**Data to examine**
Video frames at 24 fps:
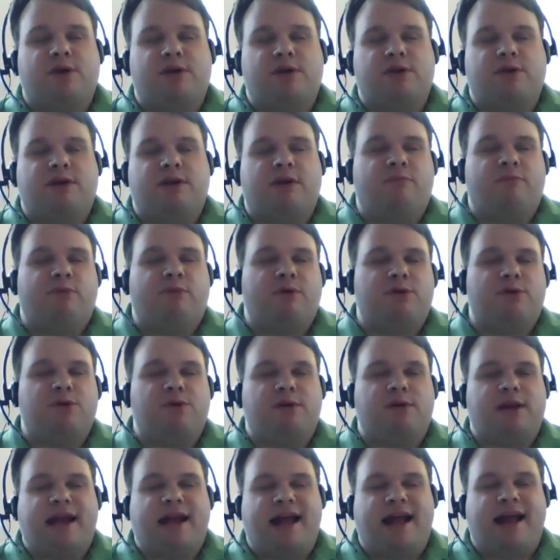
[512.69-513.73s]
we were
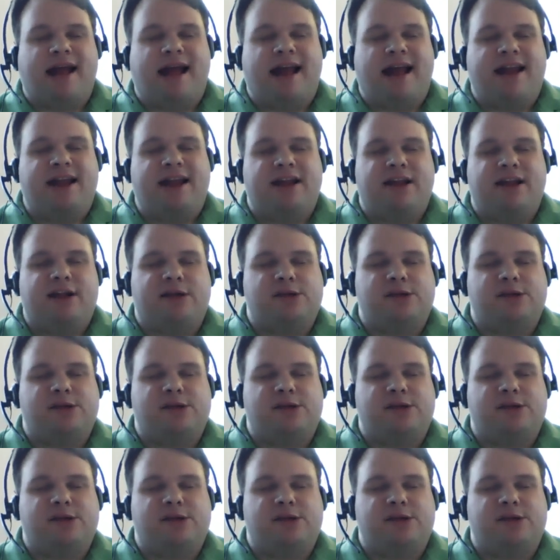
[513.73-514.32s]
doing adding an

**Task description**
Return the material from above in full, exactly as written, with the pictures omitted.

**Response**
Video frames at 24 fps:
[512.69-513.73s]
we were
[513.73-514.32s]
doing adding an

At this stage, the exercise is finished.